# MATERIAL FOR THE TASK
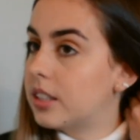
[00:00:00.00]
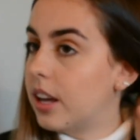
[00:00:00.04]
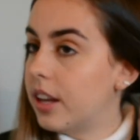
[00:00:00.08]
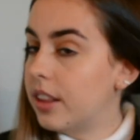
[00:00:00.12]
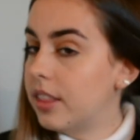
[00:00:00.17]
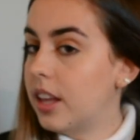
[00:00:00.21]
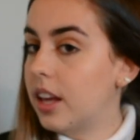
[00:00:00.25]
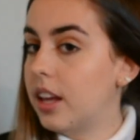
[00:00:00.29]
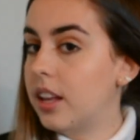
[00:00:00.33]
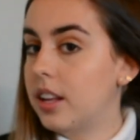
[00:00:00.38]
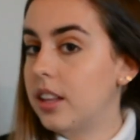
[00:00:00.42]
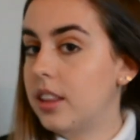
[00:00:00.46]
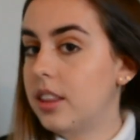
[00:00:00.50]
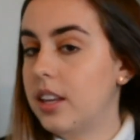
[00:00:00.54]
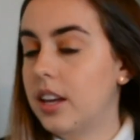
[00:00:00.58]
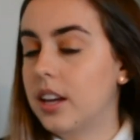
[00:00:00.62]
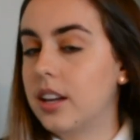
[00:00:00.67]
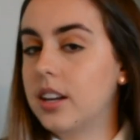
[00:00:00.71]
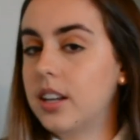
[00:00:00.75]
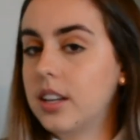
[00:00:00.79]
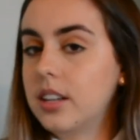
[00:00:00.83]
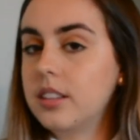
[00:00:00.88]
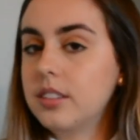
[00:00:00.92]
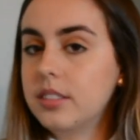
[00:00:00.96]
And then in the
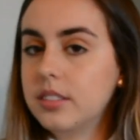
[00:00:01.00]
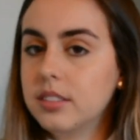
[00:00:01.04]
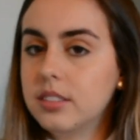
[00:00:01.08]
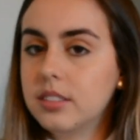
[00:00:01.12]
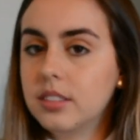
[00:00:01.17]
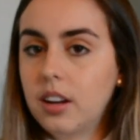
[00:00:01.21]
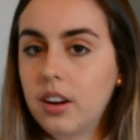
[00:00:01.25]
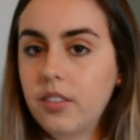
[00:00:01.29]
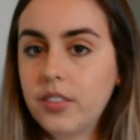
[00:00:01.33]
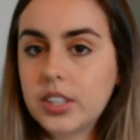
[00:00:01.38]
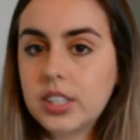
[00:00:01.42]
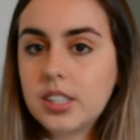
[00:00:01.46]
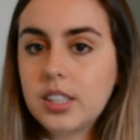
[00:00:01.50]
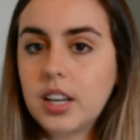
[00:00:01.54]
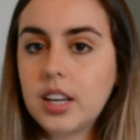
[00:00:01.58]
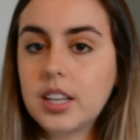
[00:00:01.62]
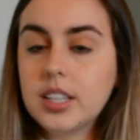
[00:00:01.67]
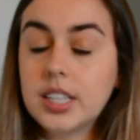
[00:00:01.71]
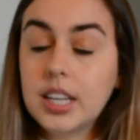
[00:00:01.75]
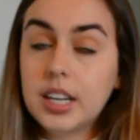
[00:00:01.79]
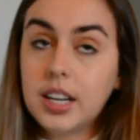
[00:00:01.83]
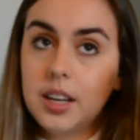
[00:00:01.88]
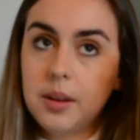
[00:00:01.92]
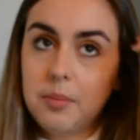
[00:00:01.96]
end, obviously I
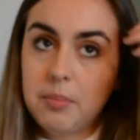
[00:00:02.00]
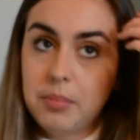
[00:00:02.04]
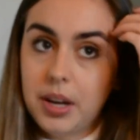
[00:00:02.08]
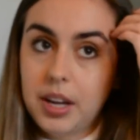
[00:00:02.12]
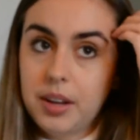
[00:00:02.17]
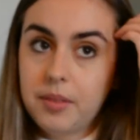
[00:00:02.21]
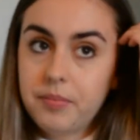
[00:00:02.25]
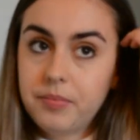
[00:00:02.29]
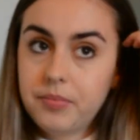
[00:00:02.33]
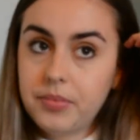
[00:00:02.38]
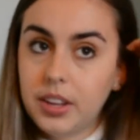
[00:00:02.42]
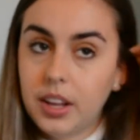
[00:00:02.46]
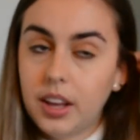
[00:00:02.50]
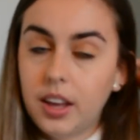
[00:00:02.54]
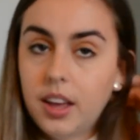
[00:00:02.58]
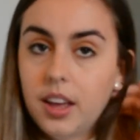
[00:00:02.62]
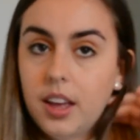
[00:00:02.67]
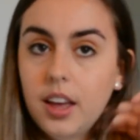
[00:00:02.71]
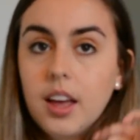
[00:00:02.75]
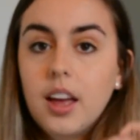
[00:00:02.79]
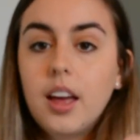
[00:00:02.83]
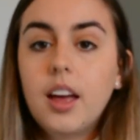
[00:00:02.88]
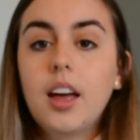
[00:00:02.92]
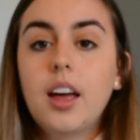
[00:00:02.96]
did it, but
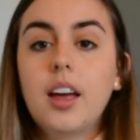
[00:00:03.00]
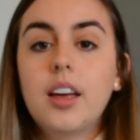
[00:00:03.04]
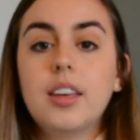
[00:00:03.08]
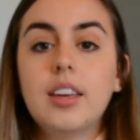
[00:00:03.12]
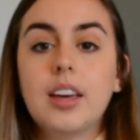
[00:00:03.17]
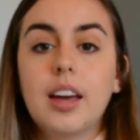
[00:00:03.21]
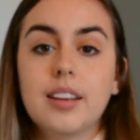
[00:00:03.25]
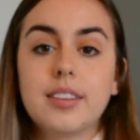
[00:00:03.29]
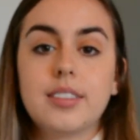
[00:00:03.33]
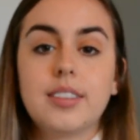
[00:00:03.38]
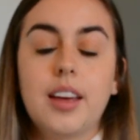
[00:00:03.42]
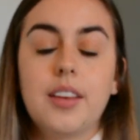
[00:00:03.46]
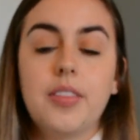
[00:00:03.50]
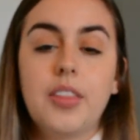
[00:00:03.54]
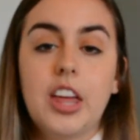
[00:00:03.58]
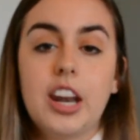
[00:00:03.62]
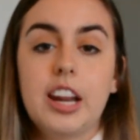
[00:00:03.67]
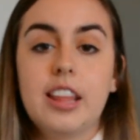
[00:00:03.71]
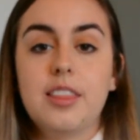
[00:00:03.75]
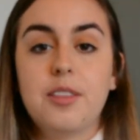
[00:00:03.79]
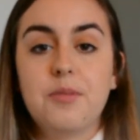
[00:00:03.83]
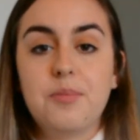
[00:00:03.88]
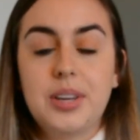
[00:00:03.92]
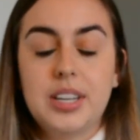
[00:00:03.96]
yes. And then
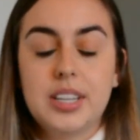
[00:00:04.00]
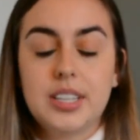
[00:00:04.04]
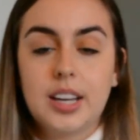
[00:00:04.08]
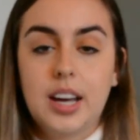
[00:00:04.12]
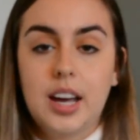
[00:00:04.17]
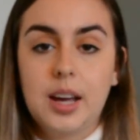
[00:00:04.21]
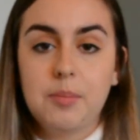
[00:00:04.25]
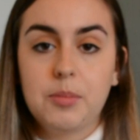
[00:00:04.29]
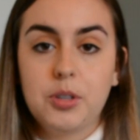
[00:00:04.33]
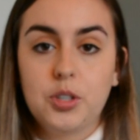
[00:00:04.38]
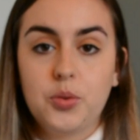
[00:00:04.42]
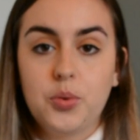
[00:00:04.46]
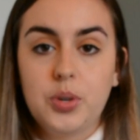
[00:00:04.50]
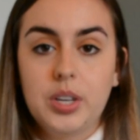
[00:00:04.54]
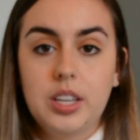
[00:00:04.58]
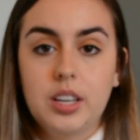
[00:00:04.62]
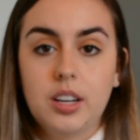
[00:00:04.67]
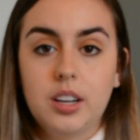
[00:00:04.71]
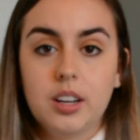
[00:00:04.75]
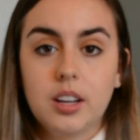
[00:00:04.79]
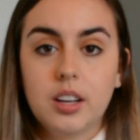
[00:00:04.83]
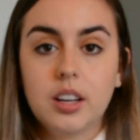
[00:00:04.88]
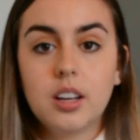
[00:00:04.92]
in the meantime, between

# DIRECTIONS
For your answer, write out the data exactly and drop every picture.

# RESPONSE TO THIS TASK
[00:00:00.00]
[00:00:00.04]
[00:00:00.08]
[00:00:00.12]
[00:00:00.17]
[00:00:00.21]
[00:00:00.25]
[00:00:00.29]
[00:00:00.33]
[00:00:00.38]
[00:00:00.42]
[00:00:00.46]
[00:00:00.50]
[00:00:00.54]
[00:00:00.58]
[00:00:00.62]
[00:00:00.67]
[00:00:00.71]
[00:00:00.75]
[00:00:00.79]
[00:00:00.83]
[00:00:00.88]
[00:00:00.92]
[00:00:00.96]
And then in the
[00:00:01.00]
[00:00:01.04]
[00:00:01.08]
[00:00:01.12]
[00:00:01.17]
[00:00:01.21]
[00:00:01.25]
[00:00:01.29]
[00:00:01.33]
[00:00:01.38]
[00:00:01.42]
[00:00:01.46]
[00:00:01.50]
[00:00:01.54]
[00:00:01.58]
[00:00:01.62]
[00:00:01.67]
[00:00:01.71]
[00:00:01.75]
[00:00:01.79]
[00:00:01.83]
[00:00:01.88]
[00:00:01.92]
[00:00:01.96]
end, obviously I
[00:00:02.00]
[00:00:02.04]
[00:00:02.08]
[00:00:02.12]
[00:00:02.17]
[00:00:02.21]
[00:00:02.25]
[00:00:02.29]
[00:00:02.33]
[00:00:02.38]
[00:00:02.42]
[00:00:02.46]
[00:00:02.50]
[00:00:02.54]
[00:00:02.58]
[00:00:02.62]
[00:00:02.67]
[00:00:02.71]
[00:00:02.75]
[00:00:02.79]
[00:00:02.83]
[00:00:02.88]
[00:00:02.92]
[00:00:02.96]
did it, but
[00:00:03.00]
[00:00:03.04]
[00:00:03.08]
[00:00:03.12]
[00:00:03.17]
[00:00:03.21]
[00:00:03.25]
[00:00:03.29]
[00:00:03.33]
[00:00:03.38]
[00:00:03.42]
[00:00:03.46]
[00:00:03.50]
[00:00:03.54]
[00:00:03.58]
[00:00:03.62]
[00:00:03.67]
[00:00:03.71]
[00:00:03.75]
[00:00:03.79]
[00:00:03.83]
[00:00:03.88]
[00:00:03.92]
[00:00:03.96]
yes. And then
[00:00:04.00]
[00:00:04.04]
[00:00:04.08]
[00:00:04.12]
[00:00:04.17]
[00:00:04.21]
[00:00:04.25]
[00:00:04.29]
[00:00:04.33]
[00:00:04.38]
[00:00:04.42]
[00:00:04.46]
[00:00:04.50]
[00:00:04.54]
[00:00:04.58]
[00:00:04.62]
[00:00:04.67]
[00:00:04.71]
[00:00:04.75]
[00:00:04.79]
[00:00:04.83]
[00:00:04.88]
[00:00:04.92]
in the meantime, between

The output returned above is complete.